The Reporter: December 1997, Vol.8, No.5
Research notes
New Clues to Alzheimer's

 Scientists have long known that amyloid-beta peptide, a precursor protein involved in Alzheimer's disease, collects outside of nerve cells in the brain, eventually killing them. Now, P&S researchers have identified a molecule that enables amyloid-beta peptide to cause damage inside neurons. The findings may lead to a new cellular target for the eventual treatment of Alzheimer's disease.

 Previous studies found that people with Alzheimer's disease have increased levels of amyloid-beta peptide, which accumulates outside of cells in sticky clumps known as neuritic plaques. Scientists are now coming to believe that the first damage in Alzheimer's happens before neuritic plaques develop. Because amyloid-beta peptide is produced within cells, scientists have been looking for targets within the cell via which the peptide could cause early damage. Lead author Dr. Shi Du Yan, P&S assistant professor of pathology, and senior author Dr. David Stern, P&S professor of physiology and cellular biophysics and of surgery, identified such a target, a molecule they dubbed ERAB because of its location within the cell in structures known as the endoplasmic reticulum and the mitochondria. ERAB is the first intracellular target of amyloid-beta peptide ever identified.
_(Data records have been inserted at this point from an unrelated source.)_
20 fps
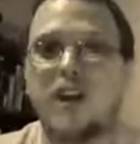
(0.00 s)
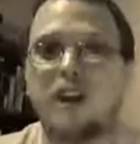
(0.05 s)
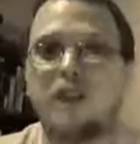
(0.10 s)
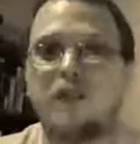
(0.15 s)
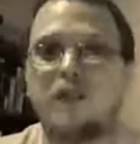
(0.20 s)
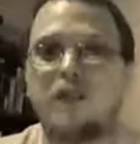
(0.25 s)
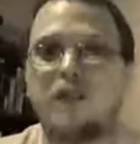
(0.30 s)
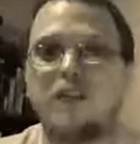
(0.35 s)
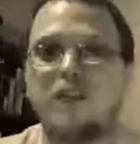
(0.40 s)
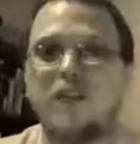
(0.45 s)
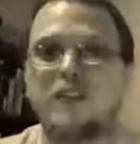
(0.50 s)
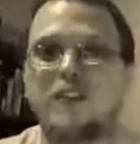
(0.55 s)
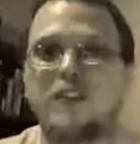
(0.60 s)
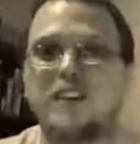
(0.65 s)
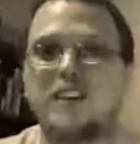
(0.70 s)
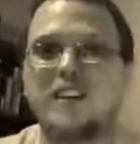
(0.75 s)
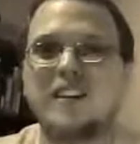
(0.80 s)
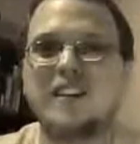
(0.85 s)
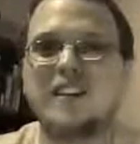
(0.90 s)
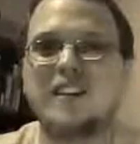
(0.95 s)
the
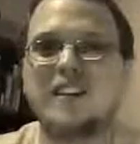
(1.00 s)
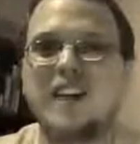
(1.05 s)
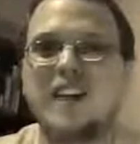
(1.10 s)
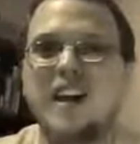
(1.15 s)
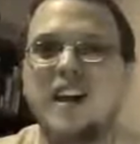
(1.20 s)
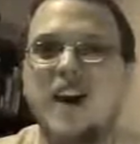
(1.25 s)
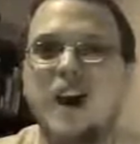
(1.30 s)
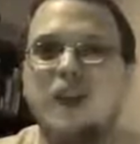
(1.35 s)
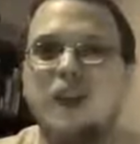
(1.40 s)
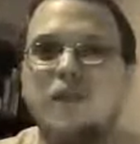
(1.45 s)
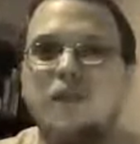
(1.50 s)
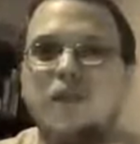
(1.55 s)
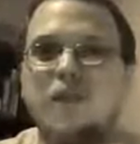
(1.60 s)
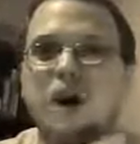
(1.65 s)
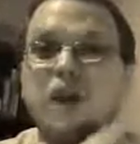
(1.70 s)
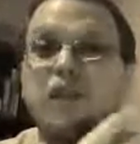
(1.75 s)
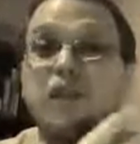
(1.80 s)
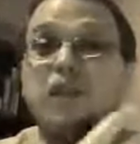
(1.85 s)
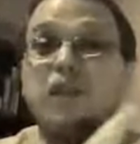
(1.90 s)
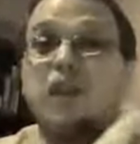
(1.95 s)
foolishness
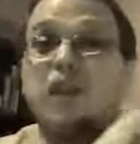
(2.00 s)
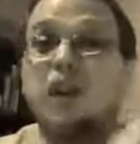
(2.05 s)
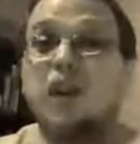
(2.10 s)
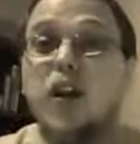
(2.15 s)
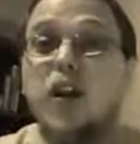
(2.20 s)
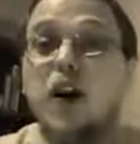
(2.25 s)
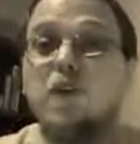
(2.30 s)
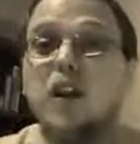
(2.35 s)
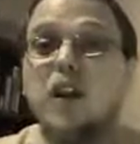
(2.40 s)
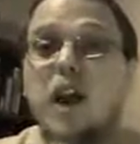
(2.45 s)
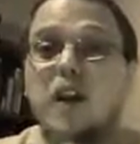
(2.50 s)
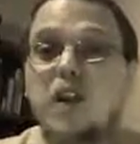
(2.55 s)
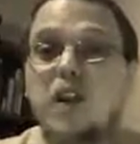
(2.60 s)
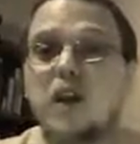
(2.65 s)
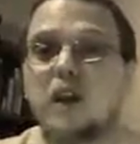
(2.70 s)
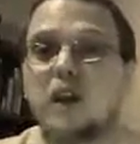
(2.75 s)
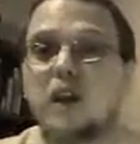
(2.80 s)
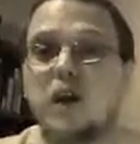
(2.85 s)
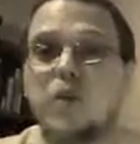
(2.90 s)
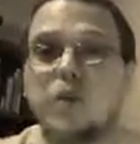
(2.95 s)
of the love
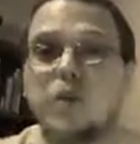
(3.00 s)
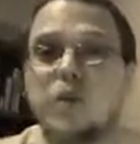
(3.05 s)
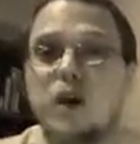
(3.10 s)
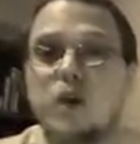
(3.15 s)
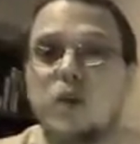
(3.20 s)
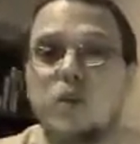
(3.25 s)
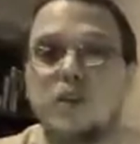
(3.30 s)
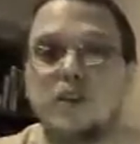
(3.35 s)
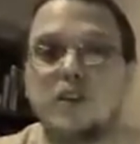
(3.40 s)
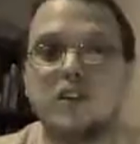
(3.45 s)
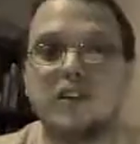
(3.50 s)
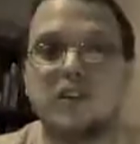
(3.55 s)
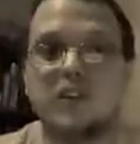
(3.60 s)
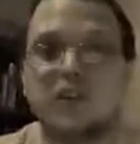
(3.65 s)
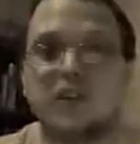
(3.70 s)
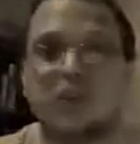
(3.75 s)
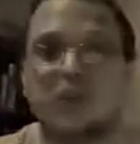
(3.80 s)
ethic that we know in Jesus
 ERAB is normally found in a wide range of cells, where scientists believe it is involved in the metabolism of fatty acids. The P&S researchers found that when ERAB interacts with amyloid-beta peptide, it increases the toxicity of the peptide. They also found that blocking the interaction of ERAB and amyloid-beta peptide protects cells from damage.
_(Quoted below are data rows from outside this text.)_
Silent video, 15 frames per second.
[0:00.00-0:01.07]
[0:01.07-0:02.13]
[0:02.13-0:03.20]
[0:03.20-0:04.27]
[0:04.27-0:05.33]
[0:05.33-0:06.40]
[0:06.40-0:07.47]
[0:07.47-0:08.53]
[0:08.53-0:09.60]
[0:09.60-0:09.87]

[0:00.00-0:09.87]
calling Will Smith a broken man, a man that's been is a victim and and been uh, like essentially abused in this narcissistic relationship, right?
 The finding contributes to an emerging picture of how neuron damage occurs in Alzheimer's disease. In the traditional view, large extracellular accumulations of amyloid-beta peptide, as happens in the disease's late stages, cause nonspecific injuries to neurons. The identification of ERAB is one indication that in Alzheimer's disease, the earliest disturbances in neuronal function occur intracellularly resulting from specific interactions of amyloid-beta peptide with molecular targets.